**PROMPT:**
Reproduce, please, the line that holds "[0:01.00-0:02.00]" and all later lines through the end of the entries below, exactly; omit pictures.

**SOURCE DATA:**
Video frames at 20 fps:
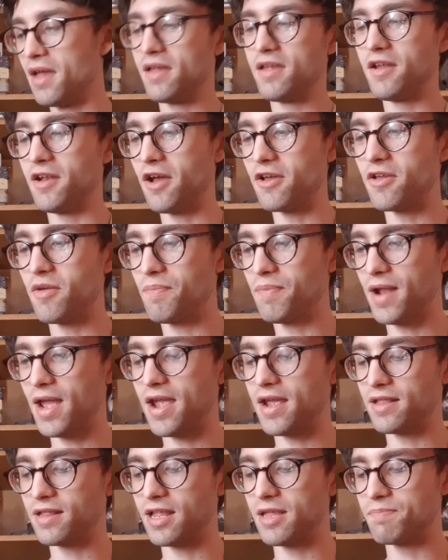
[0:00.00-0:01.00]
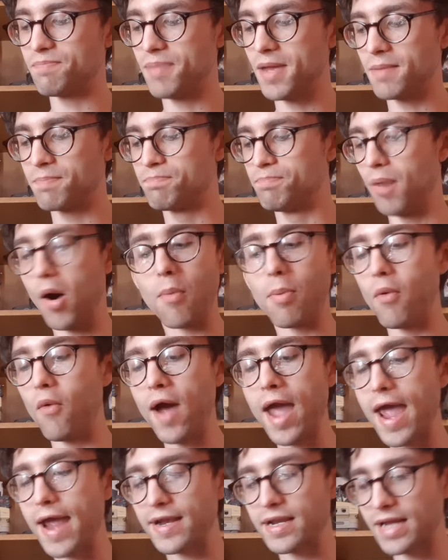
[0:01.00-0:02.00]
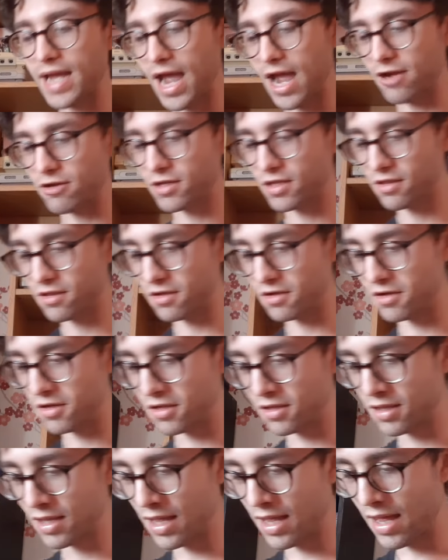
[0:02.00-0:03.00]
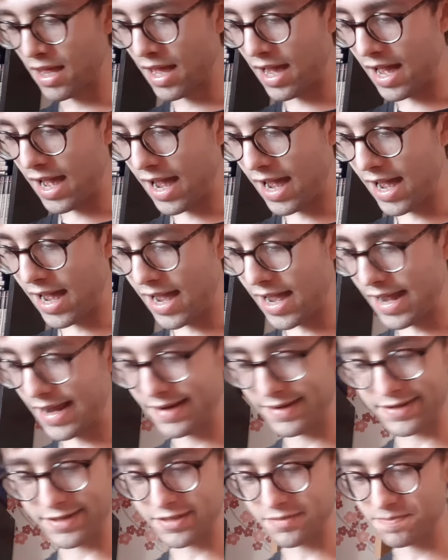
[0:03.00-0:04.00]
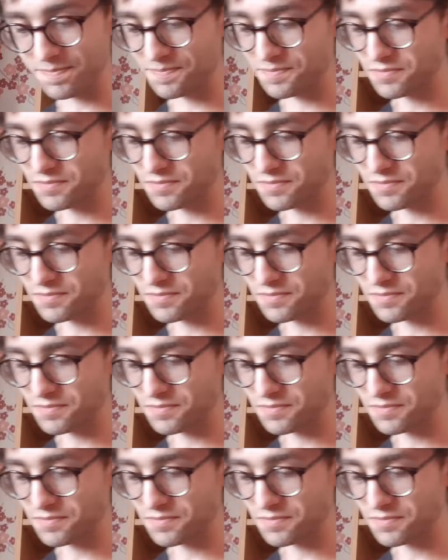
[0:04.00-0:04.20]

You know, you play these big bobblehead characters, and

**WRITTEN REPLY:**
[0:01.00-0:02.00]
[0:02.00-0:03.00]
[0:03.00-0:04.00]
[0:04.00-0:04.20]

You know, you play these big bobblehead characters, and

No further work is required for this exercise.